* **About this task**:
Give the data again in full, without pictures.

[Stored data entries]
____________________

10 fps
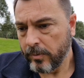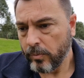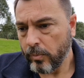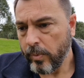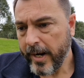
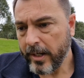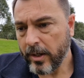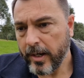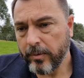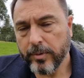When
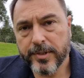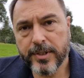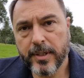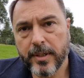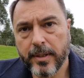I
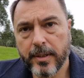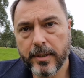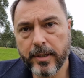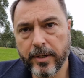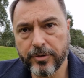was
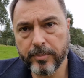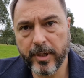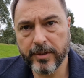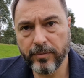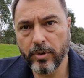going through my
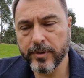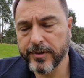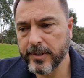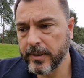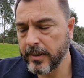divorce,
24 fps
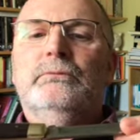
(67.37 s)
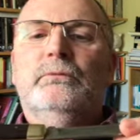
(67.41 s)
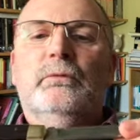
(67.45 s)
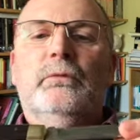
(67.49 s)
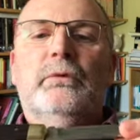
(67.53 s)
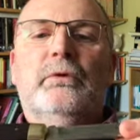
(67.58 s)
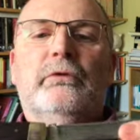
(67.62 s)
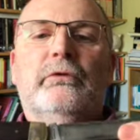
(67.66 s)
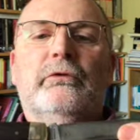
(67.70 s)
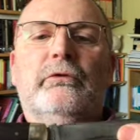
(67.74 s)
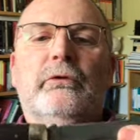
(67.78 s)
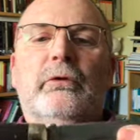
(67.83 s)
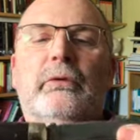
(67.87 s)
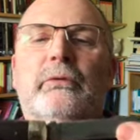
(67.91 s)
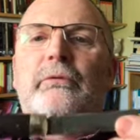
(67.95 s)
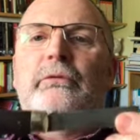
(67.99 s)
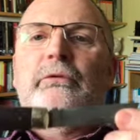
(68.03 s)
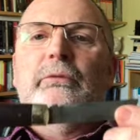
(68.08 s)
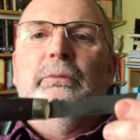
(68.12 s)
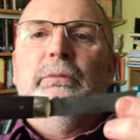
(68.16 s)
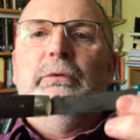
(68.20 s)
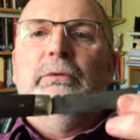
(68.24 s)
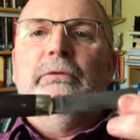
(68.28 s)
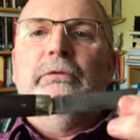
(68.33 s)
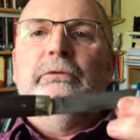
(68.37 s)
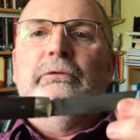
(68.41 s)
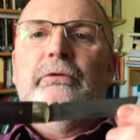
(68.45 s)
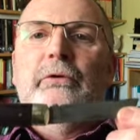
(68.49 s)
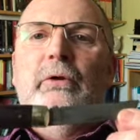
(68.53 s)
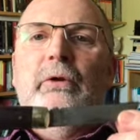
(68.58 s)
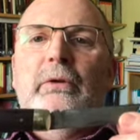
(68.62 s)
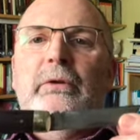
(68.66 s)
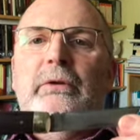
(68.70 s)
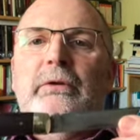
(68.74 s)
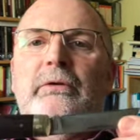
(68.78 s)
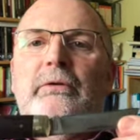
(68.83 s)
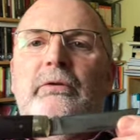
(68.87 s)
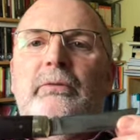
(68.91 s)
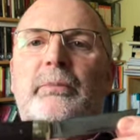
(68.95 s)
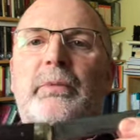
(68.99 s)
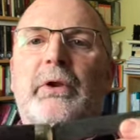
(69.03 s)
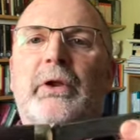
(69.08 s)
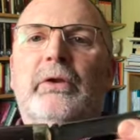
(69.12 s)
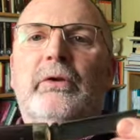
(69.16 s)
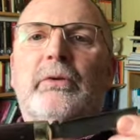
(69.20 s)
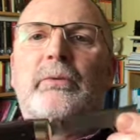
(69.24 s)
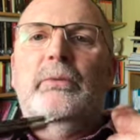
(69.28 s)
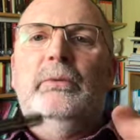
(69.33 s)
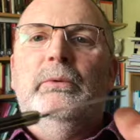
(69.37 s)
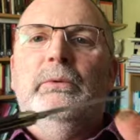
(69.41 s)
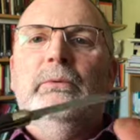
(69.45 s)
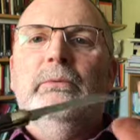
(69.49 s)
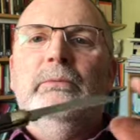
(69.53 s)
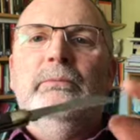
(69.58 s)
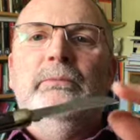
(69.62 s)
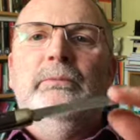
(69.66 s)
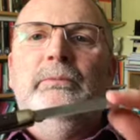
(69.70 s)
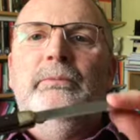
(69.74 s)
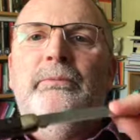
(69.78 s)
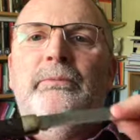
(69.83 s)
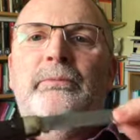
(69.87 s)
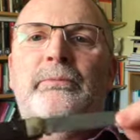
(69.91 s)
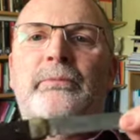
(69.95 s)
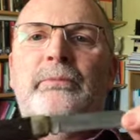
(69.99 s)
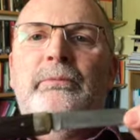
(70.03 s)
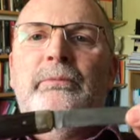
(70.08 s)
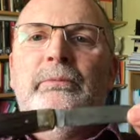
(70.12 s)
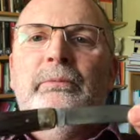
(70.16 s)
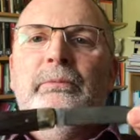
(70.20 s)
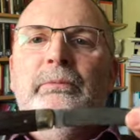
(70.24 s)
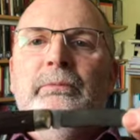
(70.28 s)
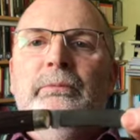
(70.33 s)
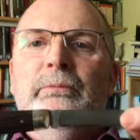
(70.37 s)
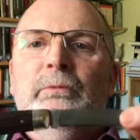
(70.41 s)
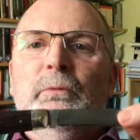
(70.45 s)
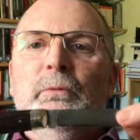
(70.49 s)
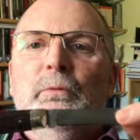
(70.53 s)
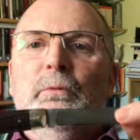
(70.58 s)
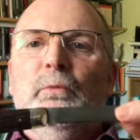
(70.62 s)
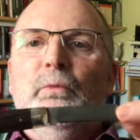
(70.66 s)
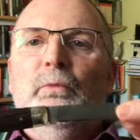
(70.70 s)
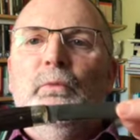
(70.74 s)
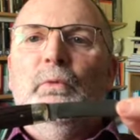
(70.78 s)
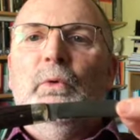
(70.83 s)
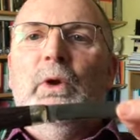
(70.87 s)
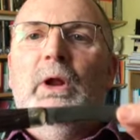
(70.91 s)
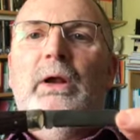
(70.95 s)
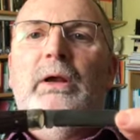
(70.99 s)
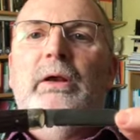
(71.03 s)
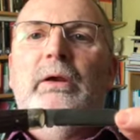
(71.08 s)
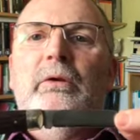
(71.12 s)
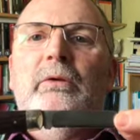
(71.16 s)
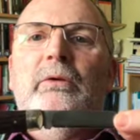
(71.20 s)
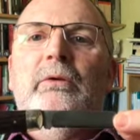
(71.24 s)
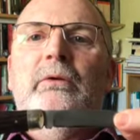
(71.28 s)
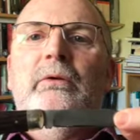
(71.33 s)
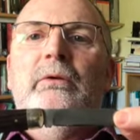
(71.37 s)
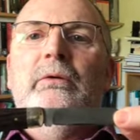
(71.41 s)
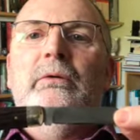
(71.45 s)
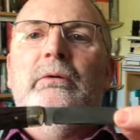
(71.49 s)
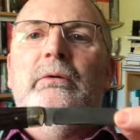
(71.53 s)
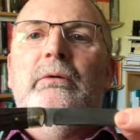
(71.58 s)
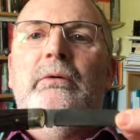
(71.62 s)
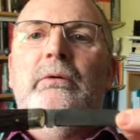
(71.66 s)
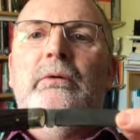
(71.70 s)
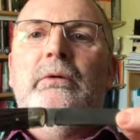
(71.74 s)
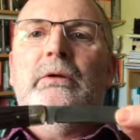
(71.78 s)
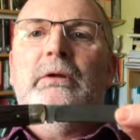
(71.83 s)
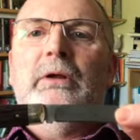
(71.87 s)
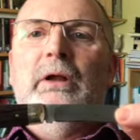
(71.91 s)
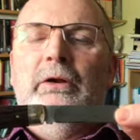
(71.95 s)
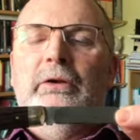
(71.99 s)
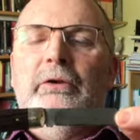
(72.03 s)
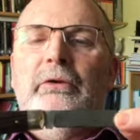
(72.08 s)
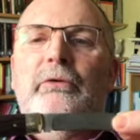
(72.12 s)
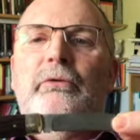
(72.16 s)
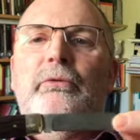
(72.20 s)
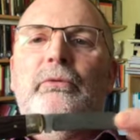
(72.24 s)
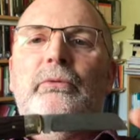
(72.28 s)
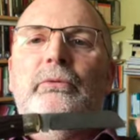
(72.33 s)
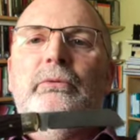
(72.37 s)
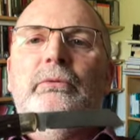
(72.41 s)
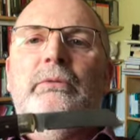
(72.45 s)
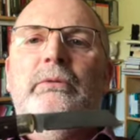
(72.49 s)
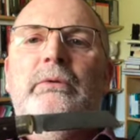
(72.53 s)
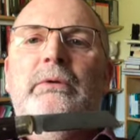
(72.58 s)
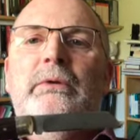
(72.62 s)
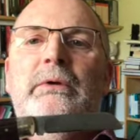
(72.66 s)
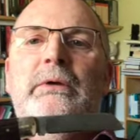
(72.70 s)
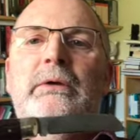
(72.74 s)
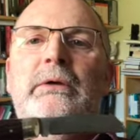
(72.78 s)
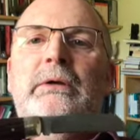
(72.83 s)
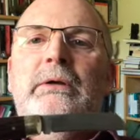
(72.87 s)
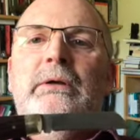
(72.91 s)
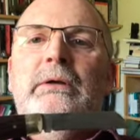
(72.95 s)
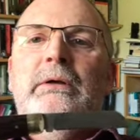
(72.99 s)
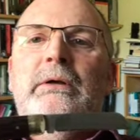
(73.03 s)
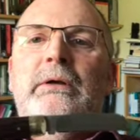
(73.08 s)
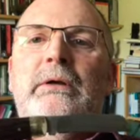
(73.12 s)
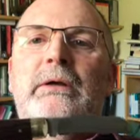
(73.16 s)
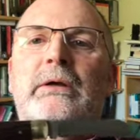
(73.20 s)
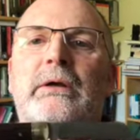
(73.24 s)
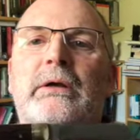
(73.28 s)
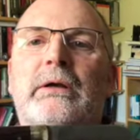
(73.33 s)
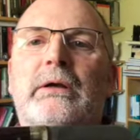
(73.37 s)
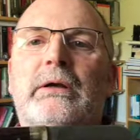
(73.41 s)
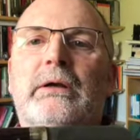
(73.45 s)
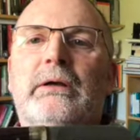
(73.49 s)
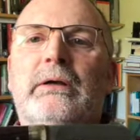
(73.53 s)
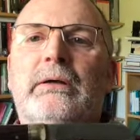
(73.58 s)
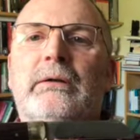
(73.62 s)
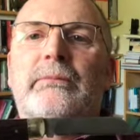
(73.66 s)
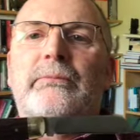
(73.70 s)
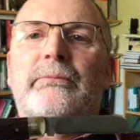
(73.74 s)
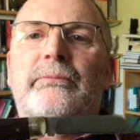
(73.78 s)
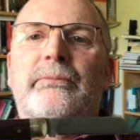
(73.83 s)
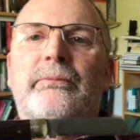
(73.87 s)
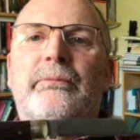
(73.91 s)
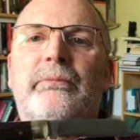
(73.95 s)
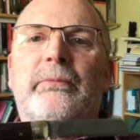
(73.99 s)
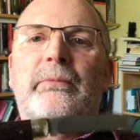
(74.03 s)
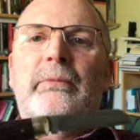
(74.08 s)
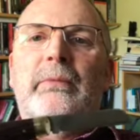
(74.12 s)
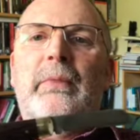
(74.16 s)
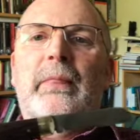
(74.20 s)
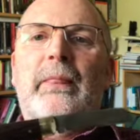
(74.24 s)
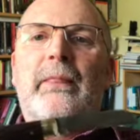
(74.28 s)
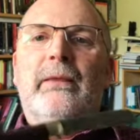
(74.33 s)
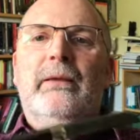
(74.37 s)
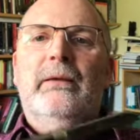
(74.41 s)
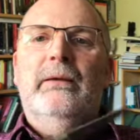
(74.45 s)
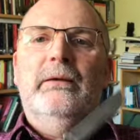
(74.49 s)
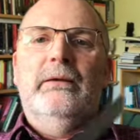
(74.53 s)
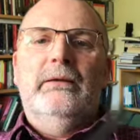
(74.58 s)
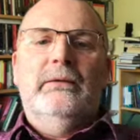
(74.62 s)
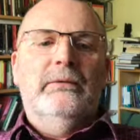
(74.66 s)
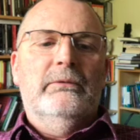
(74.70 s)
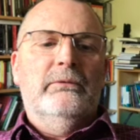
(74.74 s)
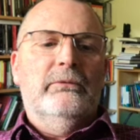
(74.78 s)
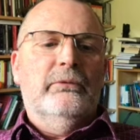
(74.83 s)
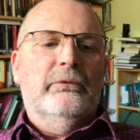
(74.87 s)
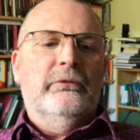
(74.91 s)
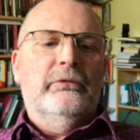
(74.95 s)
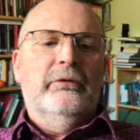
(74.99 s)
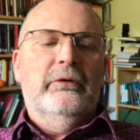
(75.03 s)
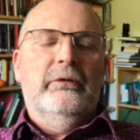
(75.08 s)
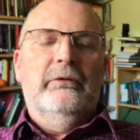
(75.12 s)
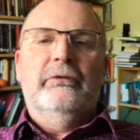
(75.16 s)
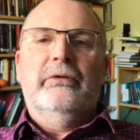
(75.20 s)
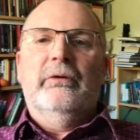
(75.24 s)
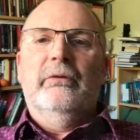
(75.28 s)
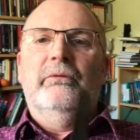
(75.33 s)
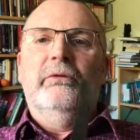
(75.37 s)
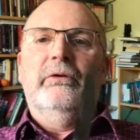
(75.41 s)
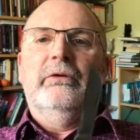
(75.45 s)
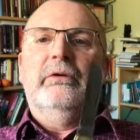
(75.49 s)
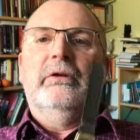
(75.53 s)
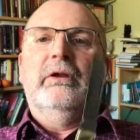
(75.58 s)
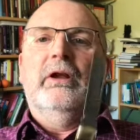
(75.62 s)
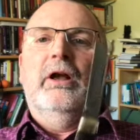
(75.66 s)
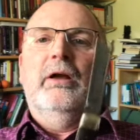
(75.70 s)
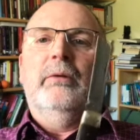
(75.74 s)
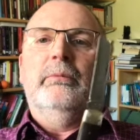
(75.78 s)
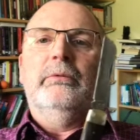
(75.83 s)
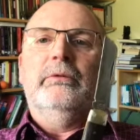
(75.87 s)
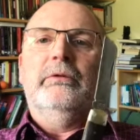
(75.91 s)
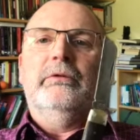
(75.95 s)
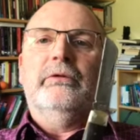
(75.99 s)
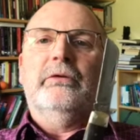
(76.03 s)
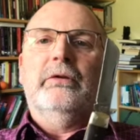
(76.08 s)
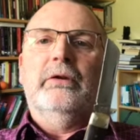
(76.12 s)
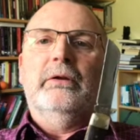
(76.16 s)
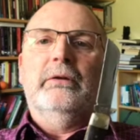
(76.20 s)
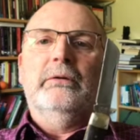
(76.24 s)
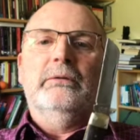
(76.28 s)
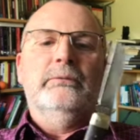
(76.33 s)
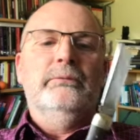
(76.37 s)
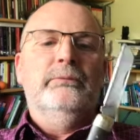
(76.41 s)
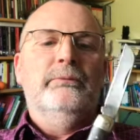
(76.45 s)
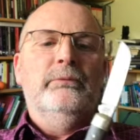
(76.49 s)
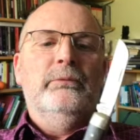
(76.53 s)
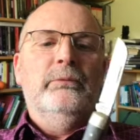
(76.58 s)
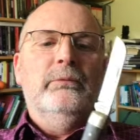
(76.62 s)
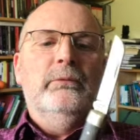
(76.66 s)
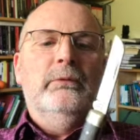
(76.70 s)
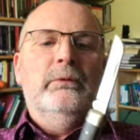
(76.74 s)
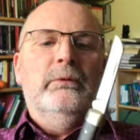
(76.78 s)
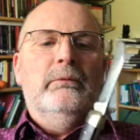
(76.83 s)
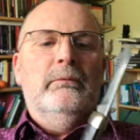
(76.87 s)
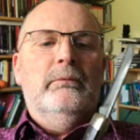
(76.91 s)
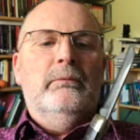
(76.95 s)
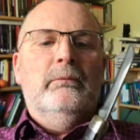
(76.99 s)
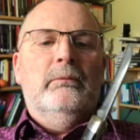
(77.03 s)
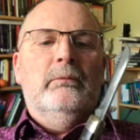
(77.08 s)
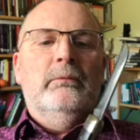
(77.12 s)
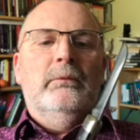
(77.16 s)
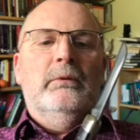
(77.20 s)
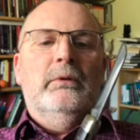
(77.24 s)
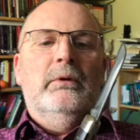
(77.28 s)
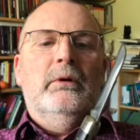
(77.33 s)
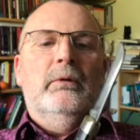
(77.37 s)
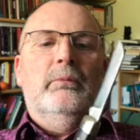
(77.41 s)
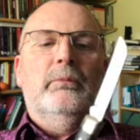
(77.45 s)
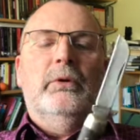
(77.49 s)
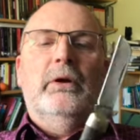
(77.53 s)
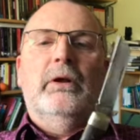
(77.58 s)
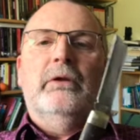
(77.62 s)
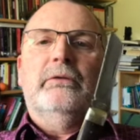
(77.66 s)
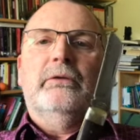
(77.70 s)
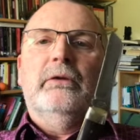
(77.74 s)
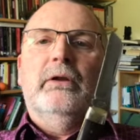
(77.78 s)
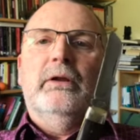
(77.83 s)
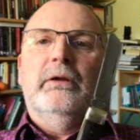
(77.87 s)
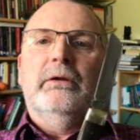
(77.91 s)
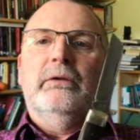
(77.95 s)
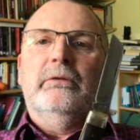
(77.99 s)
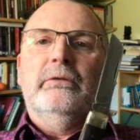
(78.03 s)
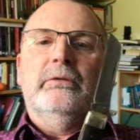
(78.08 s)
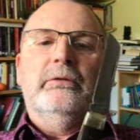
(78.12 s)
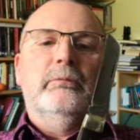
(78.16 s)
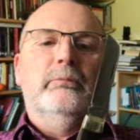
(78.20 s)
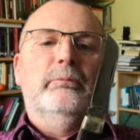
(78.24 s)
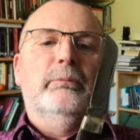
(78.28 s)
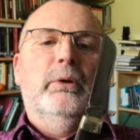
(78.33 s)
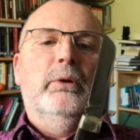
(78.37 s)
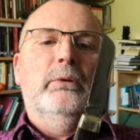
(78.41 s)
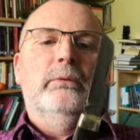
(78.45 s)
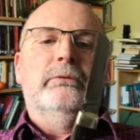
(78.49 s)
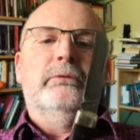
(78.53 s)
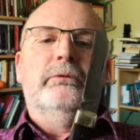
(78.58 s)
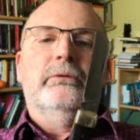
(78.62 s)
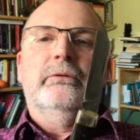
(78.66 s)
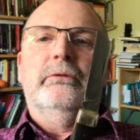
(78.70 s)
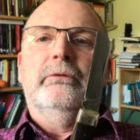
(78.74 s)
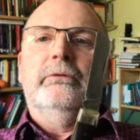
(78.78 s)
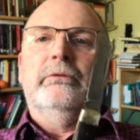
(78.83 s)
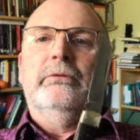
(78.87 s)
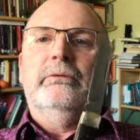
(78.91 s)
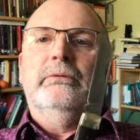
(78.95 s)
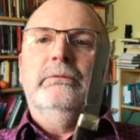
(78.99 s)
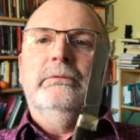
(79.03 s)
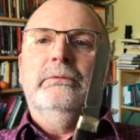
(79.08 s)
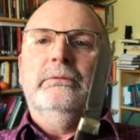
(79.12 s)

a serviceable, solid, dependable, rugged cutting tool. Um, C70 carbon steel, uh, brass liners and bolsters,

____________________

* **Reply**:
10 fps
When
I
was
going through my
divorce,
24 fps
(67.37 s)
(67.41 s)
(67.45 s)
(67.49 s)
(67.53 s)
(67.58 s)
(67.62 s)
(67.66 s)
(67.70 s)
(67.74 s)
(67.78 s)
(67.83 s)
(67.87 s)
(67.91 s)
(67.95 s)
(67.99 s)
(68.03 s)
(68.08 s)
(68.12 s)
(68.16 s)
(68.20 s)
(68.24 s)
(68.28 s)
(68.33 s)
(68.37 s)
(68.41 s)
(68.45 s)
(68.49 s)
(68.53 s)
(68.58 s)
(68.62 s)
(68.66 s)
(68.70 s)
(68.74 s)
(68.78 s)
(68.83 s)
(68.87 s)
(68.91 s)
(68.95 s)
(68.99 s)
(69.03 s)
(69.08 s)
(69.12 s)
(69.16 s)
(69.20 s)
(69.24 s)
(69.28 s)
(69.33 s)
(69.37 s)
(69.41 s)
(69.45 s)
(69.49 s)
(69.53 s)
(69.58 s)
(69.62 s)
(69.66 s)
(69.70 s)
(69.74 s)
(69.78 s)
(69.83 s)
(69.87 s)
(69.91 s)
(69.95 s)
(69.99 s)
(70.03 s)
(70.08 s)
(70.12 s)
(70.16 s)
(70.20 s)
(70.24 s)
(70.28 s)
(70.33 s)
(70.37 s)
(70.41 s)
(70.45 s)
(70.49 s)
(70.53 s)
(70.58 s)
(70.62 s)
(70.66 s)
(70.70 s)
(70.74 s)
(70.78 s)
(70.83 s)
(70.87 s)
(70.91 s)
(70.95 s)
(70.99 s)
(71.03 s)
(71.08 s)
(71.12 s)
(71.16 s)
(71.20 s)
(71.24 s)
(71.28 s)
(71.33 s)
(71.37 s)
(71.41 s)
(71.45 s)
(71.49 s)
(71.53 s)
(71.58 s)
(71.62 s)
(71.66 s)
(71.70 s)
(71.74 s)
(71.78 s)
(71.83 s)
(71.87 s)
(71.91 s)
(71.95 s)
(71.99 s)
(72.03 s)
(72.08 s)
(72.12 s)
(72.16 s)
(72.20 s)
(72.24 s)
(72.28 s)
(72.33 s)
(72.37 s)
(72.41 s)
(72.45 s)
(72.49 s)
(72.53 s)
(72.58 s)
(72.62 s)
(72.66 s)
(72.70 s)
(72.74 s)
(72.78 s)
(72.83 s)
(72.87 s)
(72.91 s)
(72.95 s)
(72.99 s)
(73.03 s)
(73.08 s)
(73.12 s)
(73.16 s)
(73.20 s)
(73.24 s)
(73.28 s)
(73.33 s)
(73.37 s)
(73.41 s)
(73.45 s)
(73.49 s)
(73.53 s)
(73.58 s)
(73.62 s)
(73.66 s)
(73.70 s)
(73.74 s)
(73.78 s)
(73.83 s)
(73.87 s)
(73.91 s)
(73.95 s)
(73.99 s)
(74.03 s)
(74.08 s)
(74.12 s)
(74.16 s)
(74.20 s)
(74.24 s)
(74.28 s)
(74.33 s)
(74.37 s)
(74.41 s)
(74.45 s)
(74.49 s)
(74.53 s)
(74.58 s)
(74.62 s)
(74.66 s)
(74.70 s)
(74.74 s)
(74.78 s)
(74.83 s)
(74.87 s)
(74.91 s)
(74.95 s)
(74.99 s)
(75.03 s)
(75.08 s)
(75.12 s)
(75.16 s)
(75.20 s)
(75.24 s)
(75.28 s)
(75.33 s)
(75.37 s)
(75.41 s)
(75.45 s)
(75.49 s)
(75.53 s)
(75.58 s)
(75.62 s)
(75.66 s)
(75.70 s)
(75.74 s)
(75.78 s)
(75.83 s)
(75.87 s)
(75.91 s)
(75.95 s)
(75.99 s)
(76.03 s)
(76.08 s)
(76.12 s)
(76.16 s)
(76.20 s)
(76.24 s)
(76.28 s)
(76.33 s)
(76.37 s)
(76.41 s)
(76.45 s)
(76.49 s)
(76.53 s)
(76.58 s)
(76.62 s)
(76.66 s)
(76.70 s)
(76.74 s)
(76.78 s)
(76.83 s)
(76.87 s)
(76.91 s)
(76.95 s)
(76.99 s)
(77.03 s)
(77.08 s)
(77.12 s)
(77.16 s)
(77.20 s)
(77.24 s)
(77.28 s)
(77.33 s)
(77.37 s)
(77.41 s)
(77.45 s)
(77.49 s)
(77.53 s)
(77.58 s)
(77.62 s)
(77.66 s)
(77.70 s)
(77.74 s)
(77.78 s)
(77.83 s)
(77.87 s)
(77.91 s)
(77.95 s)
(77.99 s)
(78.03 s)
(78.08 s)
(78.12 s)
(78.16 s)
(78.20 s)
(78.24 s)
(78.28 s)
(78.33 s)
(78.37 s)
(78.41 s)
(78.45 s)
(78.49 s)
(78.53 s)
(78.58 s)
(78.62 s)
(78.66 s)
(78.70 s)
(78.74 s)
(78.78 s)
(78.83 s)
(78.87 s)
(78.91 s)
(78.95 s)
(78.99 s)
(79.03 s)
(79.08 s)
(79.12 s)

a serviceable, solid, dependable, rugged cutting tool. Um, C70 carbon steel, uh, brass liners and bolsters,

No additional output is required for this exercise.